◆ EXERCISE DESCRIPTION: A faithful copy without images is required: write out all the records exactly.

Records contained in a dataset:
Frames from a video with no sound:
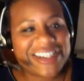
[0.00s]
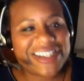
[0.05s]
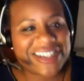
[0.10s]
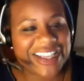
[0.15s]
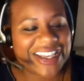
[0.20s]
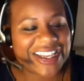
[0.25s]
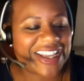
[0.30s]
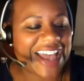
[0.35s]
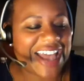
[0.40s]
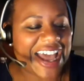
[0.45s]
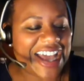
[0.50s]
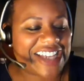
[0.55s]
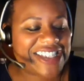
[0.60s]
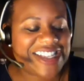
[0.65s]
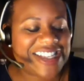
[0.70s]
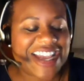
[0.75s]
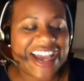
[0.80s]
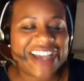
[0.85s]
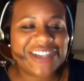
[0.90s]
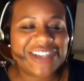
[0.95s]
to get a
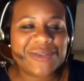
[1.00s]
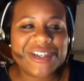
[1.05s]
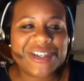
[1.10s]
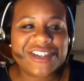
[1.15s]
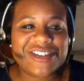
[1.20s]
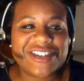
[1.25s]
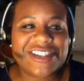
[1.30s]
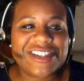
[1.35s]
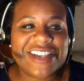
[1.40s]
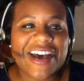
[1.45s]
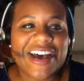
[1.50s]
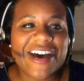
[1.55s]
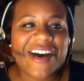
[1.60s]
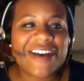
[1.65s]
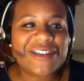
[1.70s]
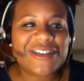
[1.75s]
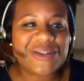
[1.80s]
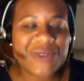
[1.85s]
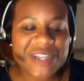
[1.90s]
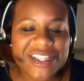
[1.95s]
hashtag. Tweet
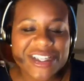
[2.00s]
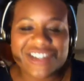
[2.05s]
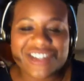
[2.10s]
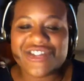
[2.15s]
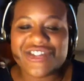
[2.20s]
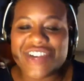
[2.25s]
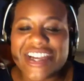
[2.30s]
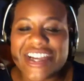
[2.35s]
yourself. Treat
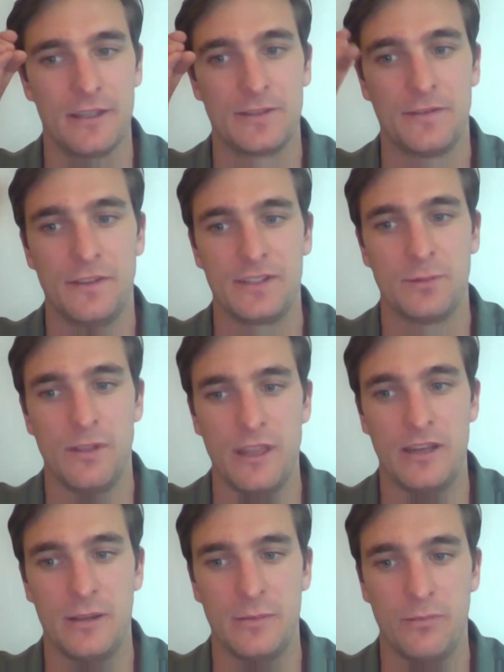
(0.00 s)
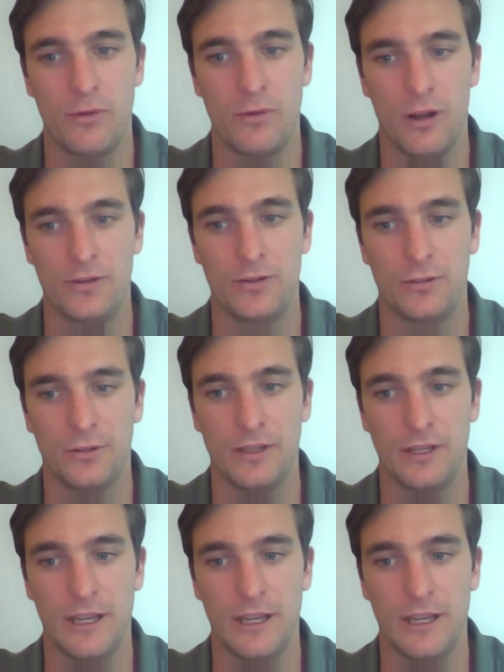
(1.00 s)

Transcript: this fits within a broader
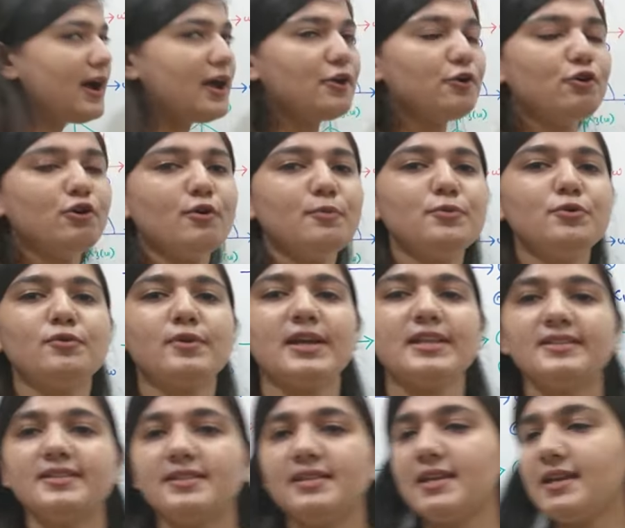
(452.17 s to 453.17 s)
I hope you
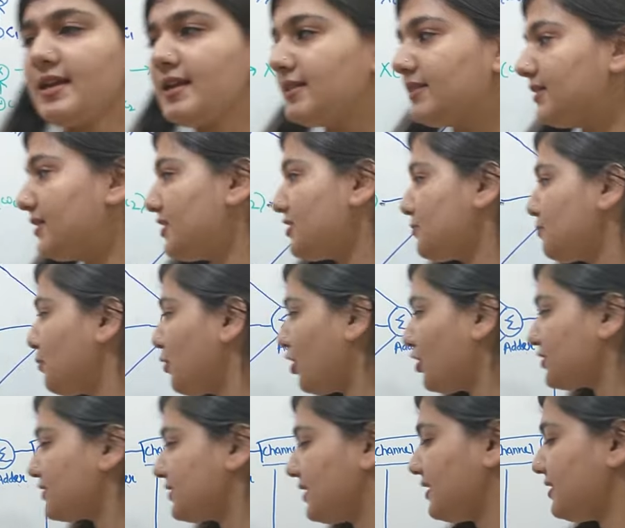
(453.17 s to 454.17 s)
can see in this
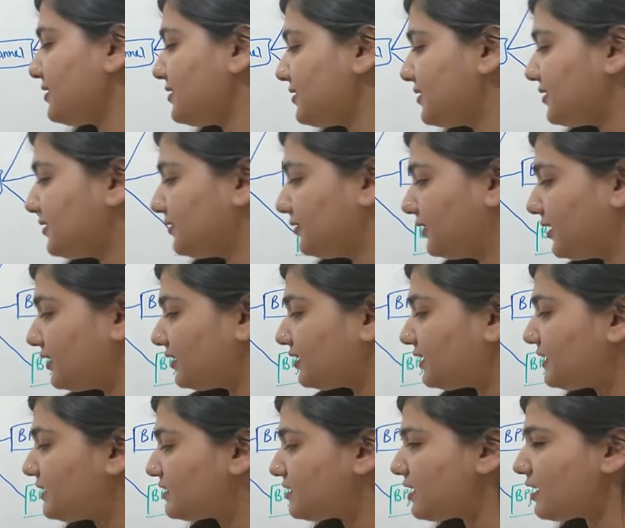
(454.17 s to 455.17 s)
process the
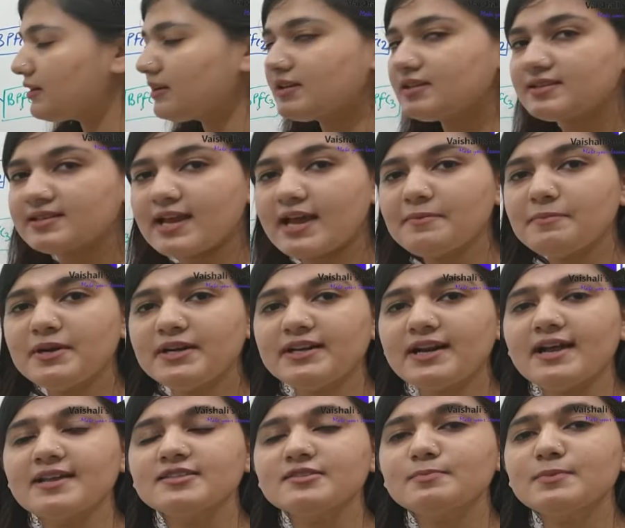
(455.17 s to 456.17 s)
three signals can be
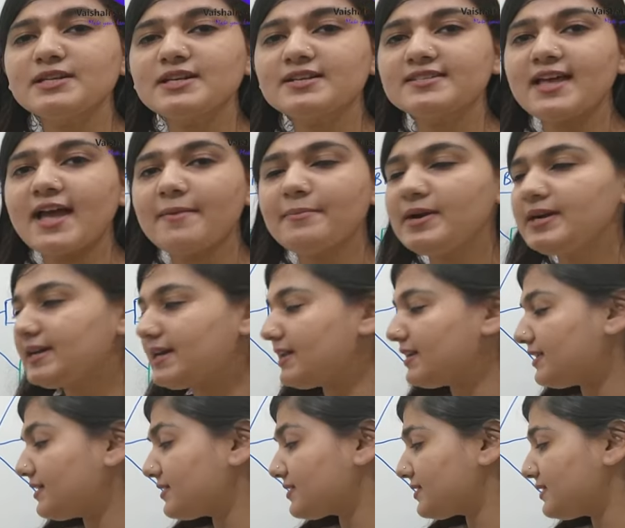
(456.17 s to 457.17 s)
transmitted
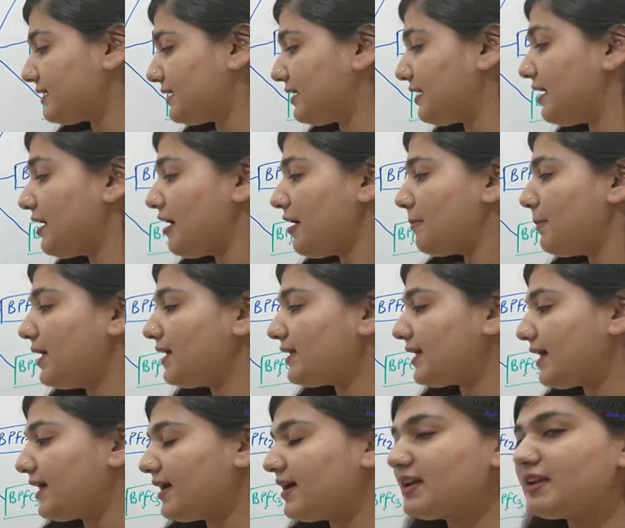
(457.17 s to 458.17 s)
simultaneously. But
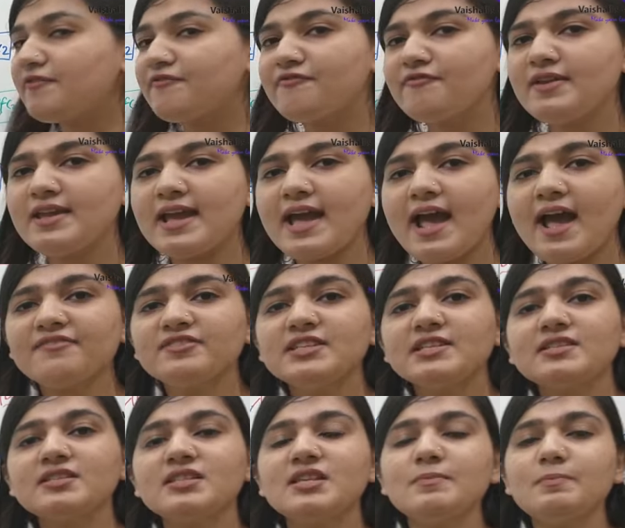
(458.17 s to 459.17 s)
here if we have
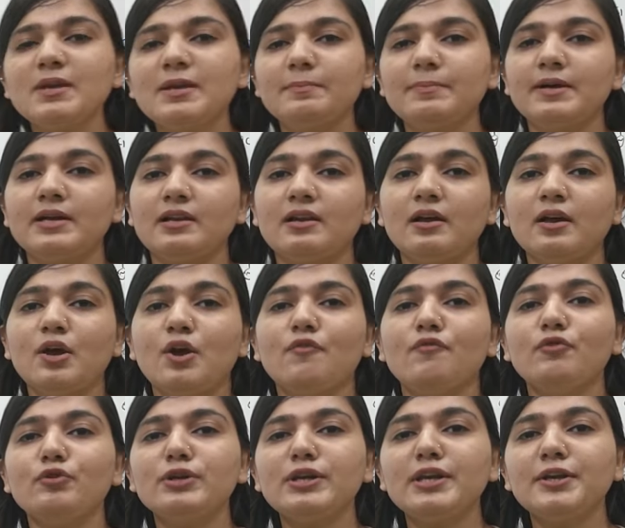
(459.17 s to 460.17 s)
60 people
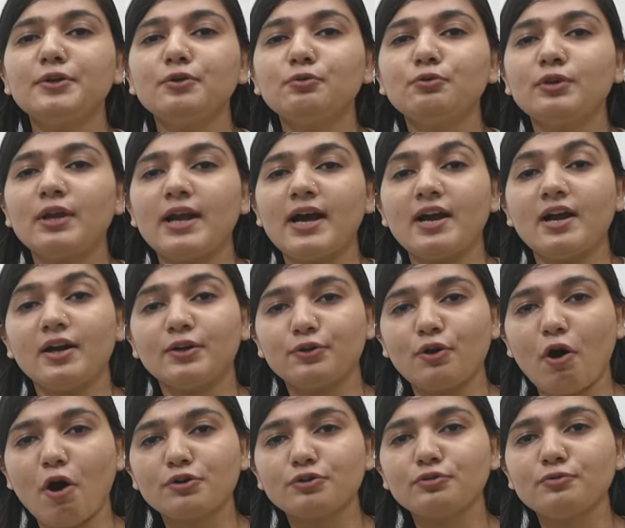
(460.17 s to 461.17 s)
who need to uh,
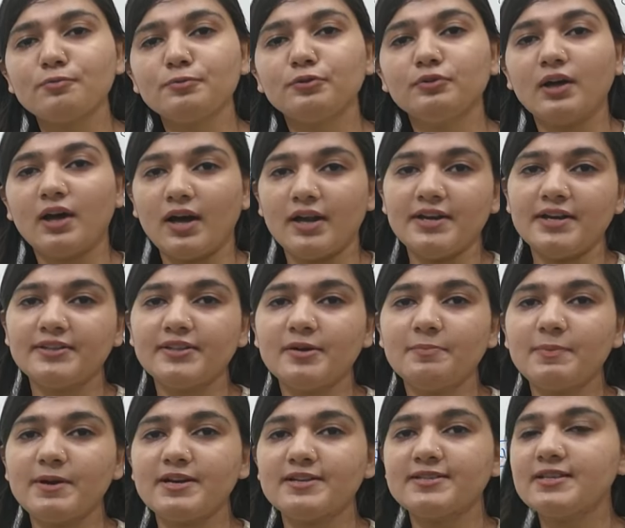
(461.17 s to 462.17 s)
talk to another
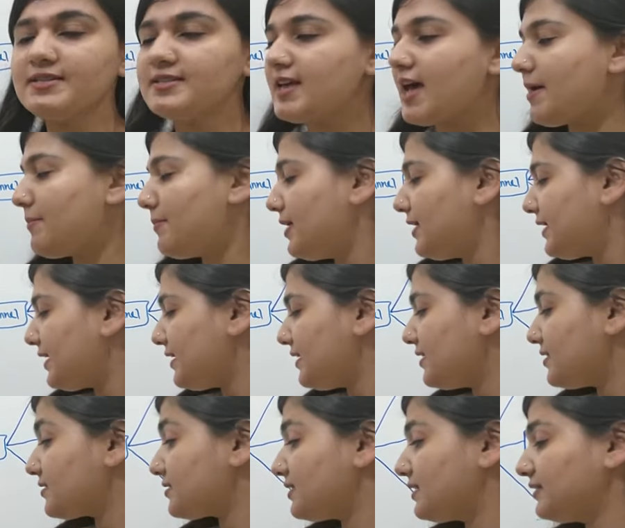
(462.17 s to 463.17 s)
person
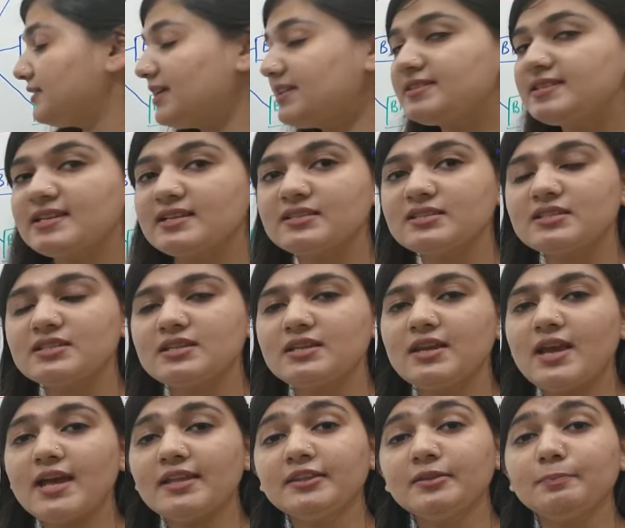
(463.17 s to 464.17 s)
simultaneously then
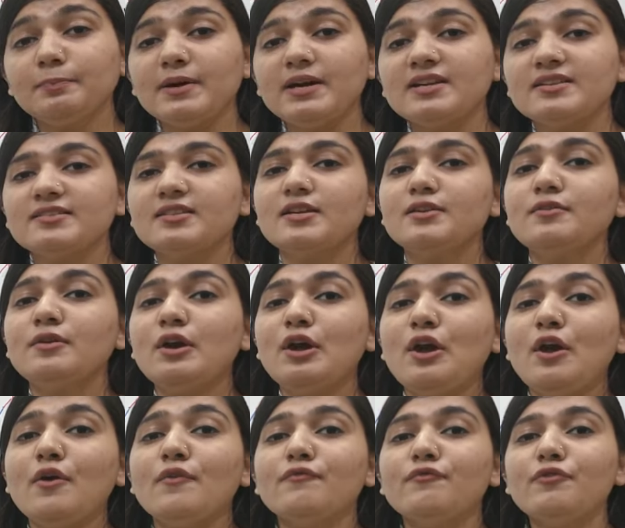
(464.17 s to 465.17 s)
60th person
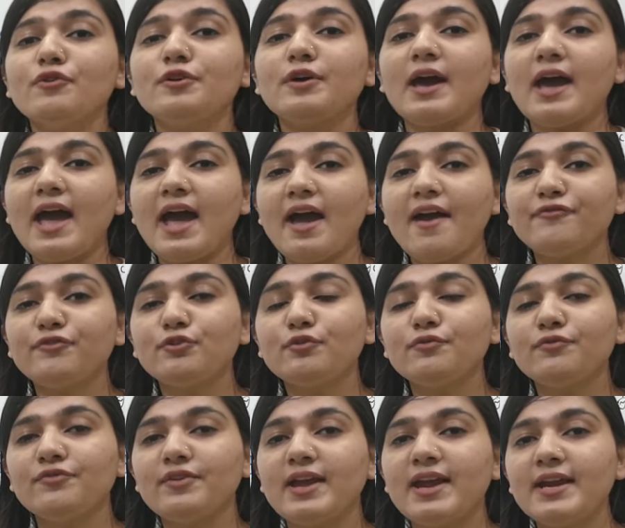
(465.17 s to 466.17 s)
would have to
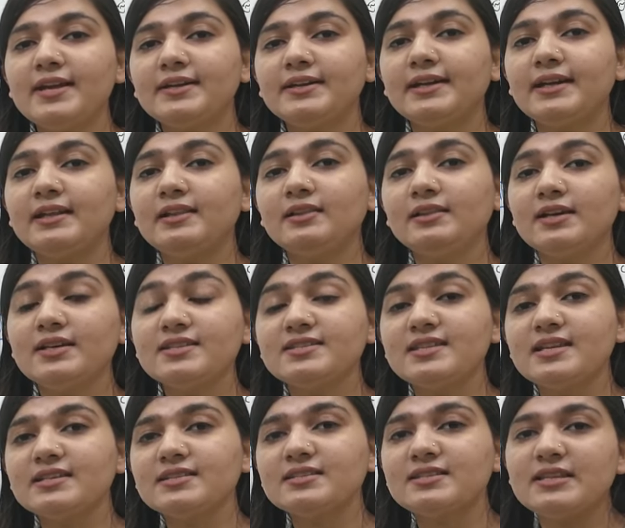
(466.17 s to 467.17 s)
wait till the
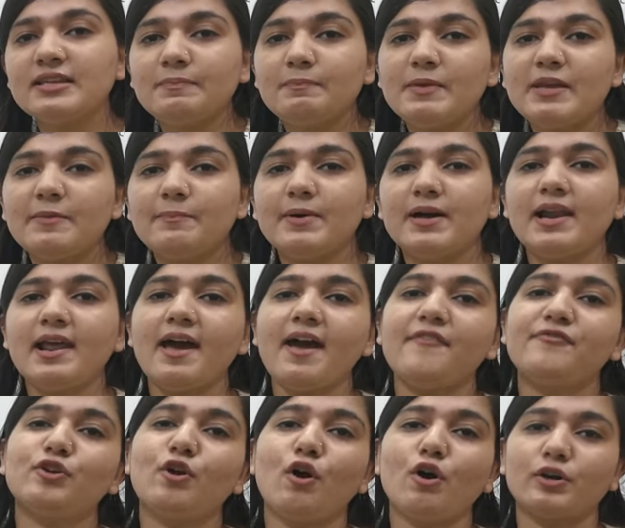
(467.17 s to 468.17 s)
60 people
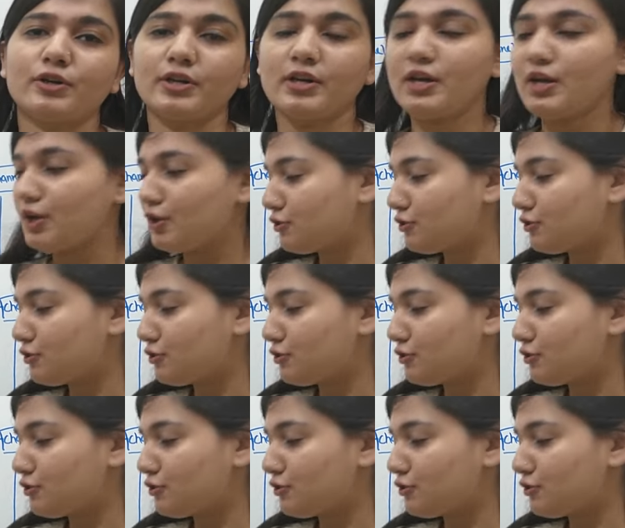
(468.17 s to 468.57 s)
have talked.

◆ WRITTEN RESPONSE:
Frames from a video with no sound:
[0.00s]
[0.05s]
[0.10s]
[0.15s]
[0.20s]
[0.25s]
[0.30s]
[0.35s]
[0.40s]
[0.45s]
[0.50s]
[0.55s]
[0.60s]
[0.65s]
[0.70s]
[0.75s]
[0.80s]
[0.85s]
[0.90s]
[0.95s]
to get a
[1.00s]
[1.05s]
[1.10s]
[1.15s]
[1.20s]
[1.25s]
[1.30s]
[1.35s]
[1.40s]
[1.45s]
[1.50s]
[1.55s]
[1.60s]
[1.65s]
[1.70s]
[1.75s]
[1.80s]
[1.85s]
[1.90s]
[1.95s]
hashtag. Tweet
[2.00s]
[2.05s]
[2.10s]
[2.15s]
[2.20s]
[2.25s]
[2.30s]
[2.35s]
yourself. Treat
(0.00 s)
(1.00 s)

Transcript: this fits within a broader
(452.17 s to 453.17 s)
I hope you
(453.17 s to 454.17 s)
can see in this
(454.17 s to 455.17 s)
process the
(455.17 s to 456.17 s)
three signals can be
(456.17 s to 457.17 s)
transmitted
(457.17 s to 458.17 s)
simultaneously. But
(458.17 s to 459.17 s)
here if we have
(459.17 s to 460.17 s)
60 people
(460.17 s to 461.17 s)
who need to uh,
(461.17 s to 462.17 s)
talk to another
(462.17 s to 463.17 s)
person
(463.17 s to 464.17 s)
simultaneously then
(464.17 s to 465.17 s)
60th person
(465.17 s to 466.17 s)
would have to
(466.17 s to 467.17 s)
wait till the
(467.17 s to 468.17 s)
60 people
(468.17 s to 468.57 s)
have talked.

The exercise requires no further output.